/web-omr

Web-based Optical Music Recognition tool that translates musical notes on monophonic scores to ABC notation and annotates the ABC notes onto the music score to facilitate the process of learning music

Primary LanguageHTMLMIT LicenseMIT

web-omr

Web-based Optical Music Recognition tool that translates musical notes on monophonic scores to ABC notation and annotates the ABC notes onto the music score to facilitate the process of learning music. Sample Result See the full article explaining this project here. This project was created in a 2 day hackathon at YouthHacks 2019.

Getting Started

This web app is developed with Flask on a tensorflow model built by Calvo-Zaragoza et al. published as End-to-End Neural Optical Music Recognition of Monophonic Scores in the Applied Sciences Journal 2018.
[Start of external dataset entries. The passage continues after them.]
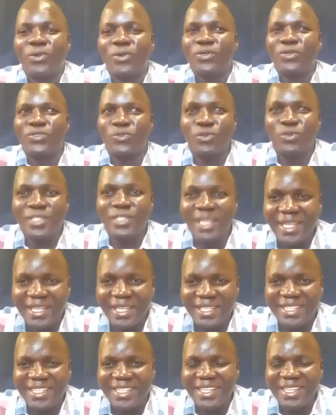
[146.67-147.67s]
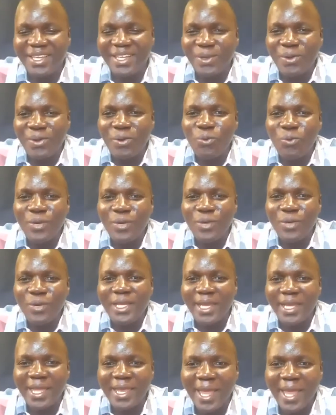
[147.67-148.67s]
Today,
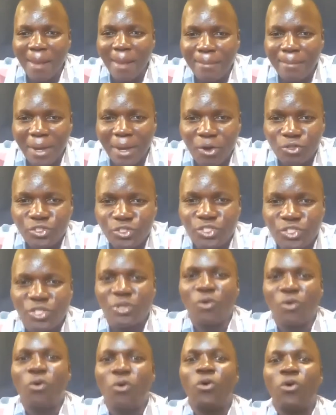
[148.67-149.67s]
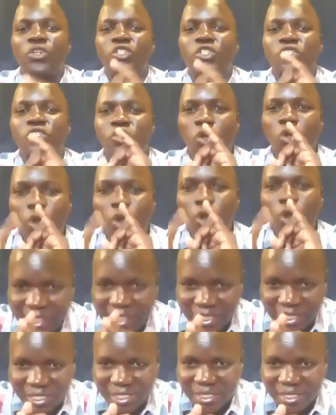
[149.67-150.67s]
we learn about
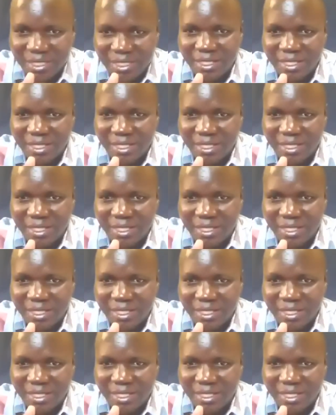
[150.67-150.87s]
solids.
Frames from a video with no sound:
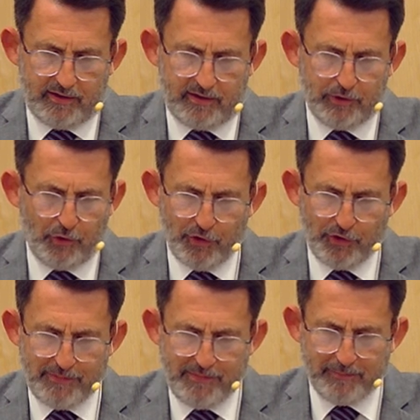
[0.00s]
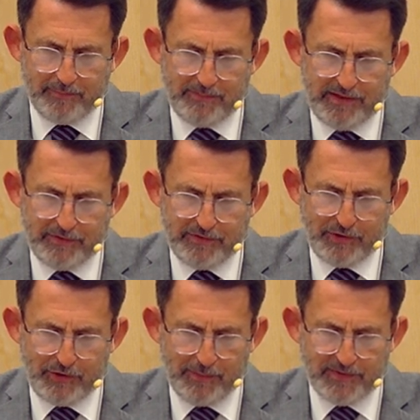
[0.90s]
Lord, remember me when thou
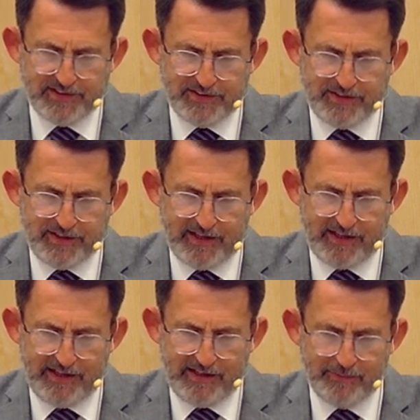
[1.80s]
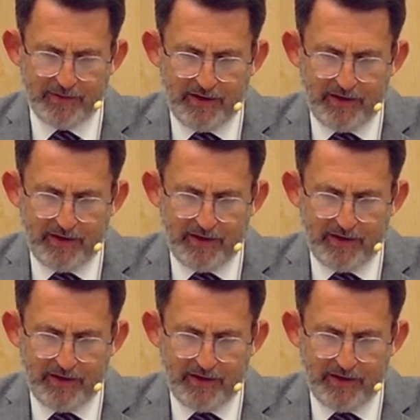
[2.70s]
comest into thy kingdom.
To get started, follow the steps below:

  1. Install the following dependencies: tensorflow v1, flask, opencv
  2. Download the semantic model developed by Calvo-Zaragoza et al.
  3. Download the semantic vocabulary
  4. Download the font Aaargh.ttf (this is needed to annotate the image with the ABC notation)

If you would like to train the semantic model yourself, head over to the tensorflow model Github repository for instructions and download the PrIMuS dataset.

Folder Structure

Make sure your folder structure is as follows:

app.py
vocabulary_semantic.txt
Aaargh.ttf
├── Semantic-Model
|   ├── semantic_model.meta
|   └── semantic_model.index
|   └── semantic_model.data-00000-of-00001
├── templates
|   ├── index.html
|   └── result.html
├── static
|   ├── css
|        └── bulma.min.css

Run the Web App!

Once everything has been set up as above, head over to your terminal / command prompt. Change the directory to the directory with your app.py file and run python app.py. Wait for a few seconds and you should receive a message on the link you should go to in order to view the web app. Go to the URL, upload your music sheet and get the result!
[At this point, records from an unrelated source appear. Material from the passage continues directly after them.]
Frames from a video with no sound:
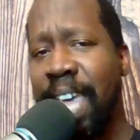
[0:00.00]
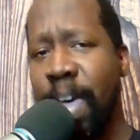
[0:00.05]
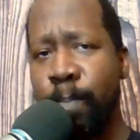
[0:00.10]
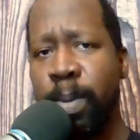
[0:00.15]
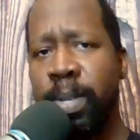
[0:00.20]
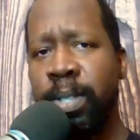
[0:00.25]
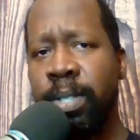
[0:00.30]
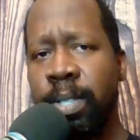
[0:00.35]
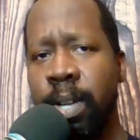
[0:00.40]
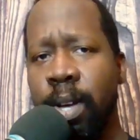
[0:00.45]

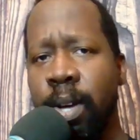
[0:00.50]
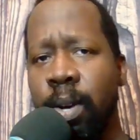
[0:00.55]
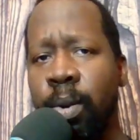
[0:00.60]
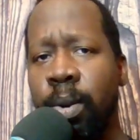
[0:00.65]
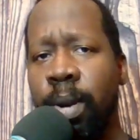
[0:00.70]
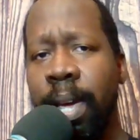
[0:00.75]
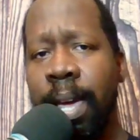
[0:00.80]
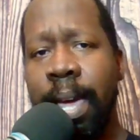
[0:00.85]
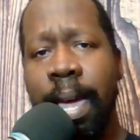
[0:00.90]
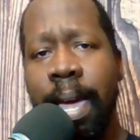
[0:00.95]

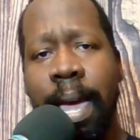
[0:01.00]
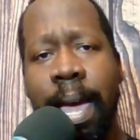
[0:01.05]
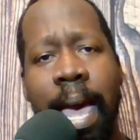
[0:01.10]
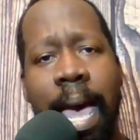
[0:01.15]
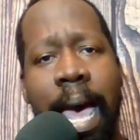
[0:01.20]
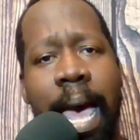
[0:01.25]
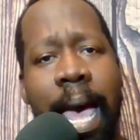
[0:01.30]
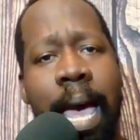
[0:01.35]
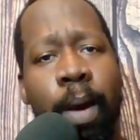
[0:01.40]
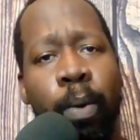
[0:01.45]
episode,
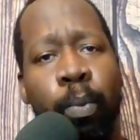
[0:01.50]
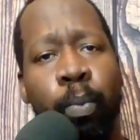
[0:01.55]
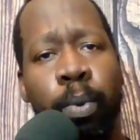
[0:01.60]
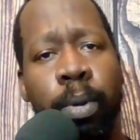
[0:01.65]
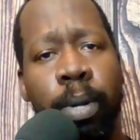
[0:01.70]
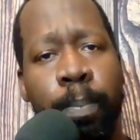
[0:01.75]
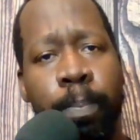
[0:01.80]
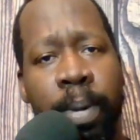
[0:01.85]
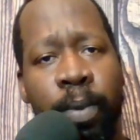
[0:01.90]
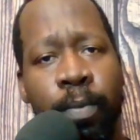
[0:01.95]
I
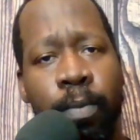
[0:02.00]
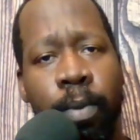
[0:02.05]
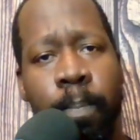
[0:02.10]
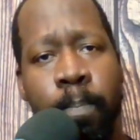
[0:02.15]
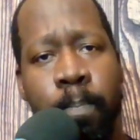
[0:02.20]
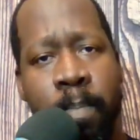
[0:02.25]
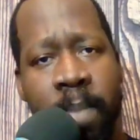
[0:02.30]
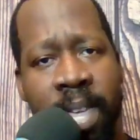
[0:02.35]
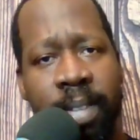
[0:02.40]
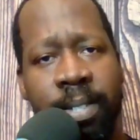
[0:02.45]
would be
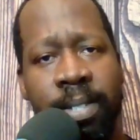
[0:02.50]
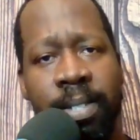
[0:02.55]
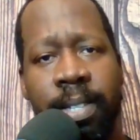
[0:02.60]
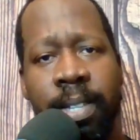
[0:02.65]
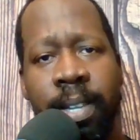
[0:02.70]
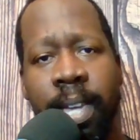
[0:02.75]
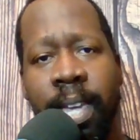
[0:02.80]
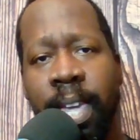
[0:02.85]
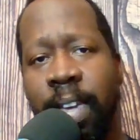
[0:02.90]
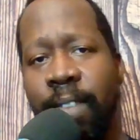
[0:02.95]
remiss
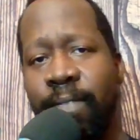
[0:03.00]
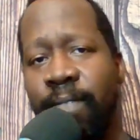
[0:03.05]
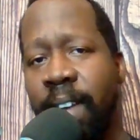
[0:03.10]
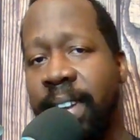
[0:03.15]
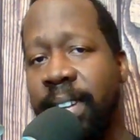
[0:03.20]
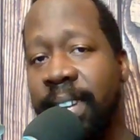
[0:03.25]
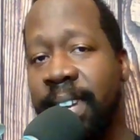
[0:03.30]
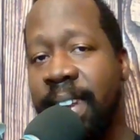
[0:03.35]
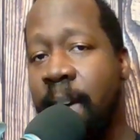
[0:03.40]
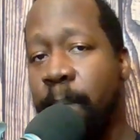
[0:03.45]
if I
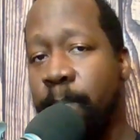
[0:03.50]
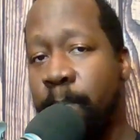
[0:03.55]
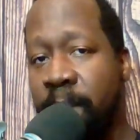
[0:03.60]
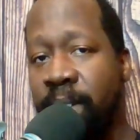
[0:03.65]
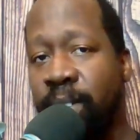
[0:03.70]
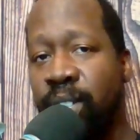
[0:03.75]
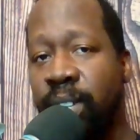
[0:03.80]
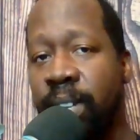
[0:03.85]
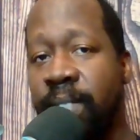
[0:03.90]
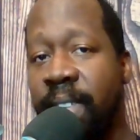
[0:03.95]
did not
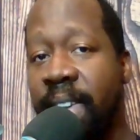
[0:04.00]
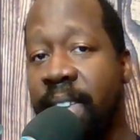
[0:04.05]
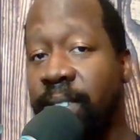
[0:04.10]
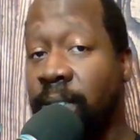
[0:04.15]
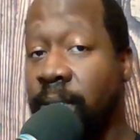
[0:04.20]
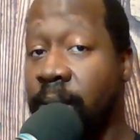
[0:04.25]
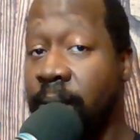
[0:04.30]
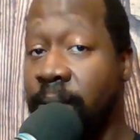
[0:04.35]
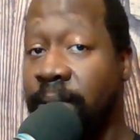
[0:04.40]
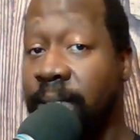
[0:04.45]
mention that
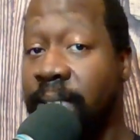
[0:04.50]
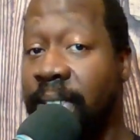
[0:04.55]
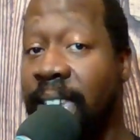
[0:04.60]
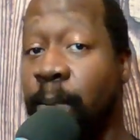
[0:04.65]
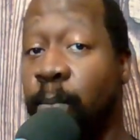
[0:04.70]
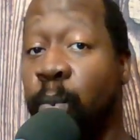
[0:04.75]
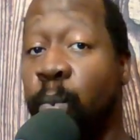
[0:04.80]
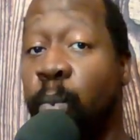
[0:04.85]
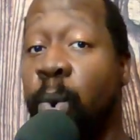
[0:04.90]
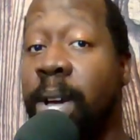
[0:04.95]
Son of
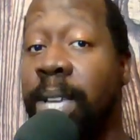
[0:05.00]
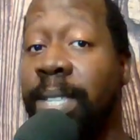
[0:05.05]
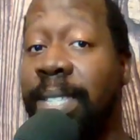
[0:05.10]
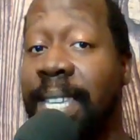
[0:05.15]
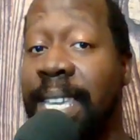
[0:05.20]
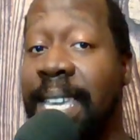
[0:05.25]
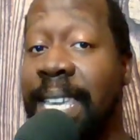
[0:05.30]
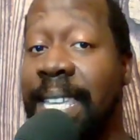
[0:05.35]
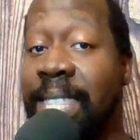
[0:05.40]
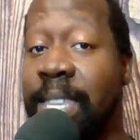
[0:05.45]
Sam was
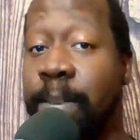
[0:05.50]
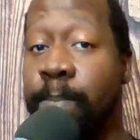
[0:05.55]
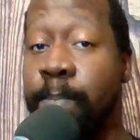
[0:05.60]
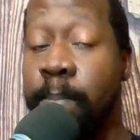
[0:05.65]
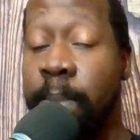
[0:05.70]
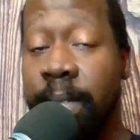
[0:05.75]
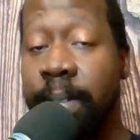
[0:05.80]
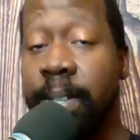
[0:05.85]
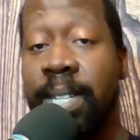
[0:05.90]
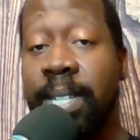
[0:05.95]
in the
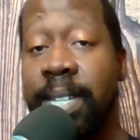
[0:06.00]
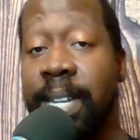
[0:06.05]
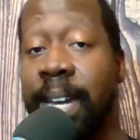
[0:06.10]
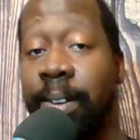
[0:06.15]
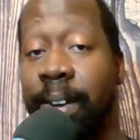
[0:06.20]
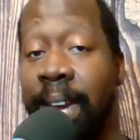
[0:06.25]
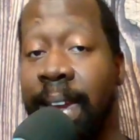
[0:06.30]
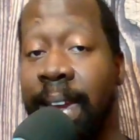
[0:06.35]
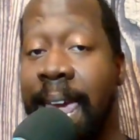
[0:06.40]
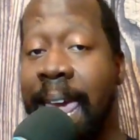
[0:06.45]

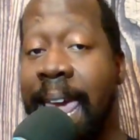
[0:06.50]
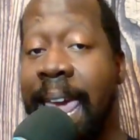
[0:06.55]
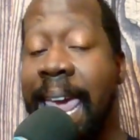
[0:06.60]
military,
The annotated sheet will be saved to the same folder as app.py with the name annotated.png.

Deploy

By following the Docker instructions above, you can deploy the service to any platform that supports running containers.

Clicking the following will execute the Docker build on a remote machine and deploy the service to Google Cloud Run an automatically scaled and pay-per-request environment:

Run on Google Cloud

Acknowledgements

A huge thanks to Calvo-Zaragoza et al. for building this awesome deep learning model, and for sharing the trained model, dataset and code.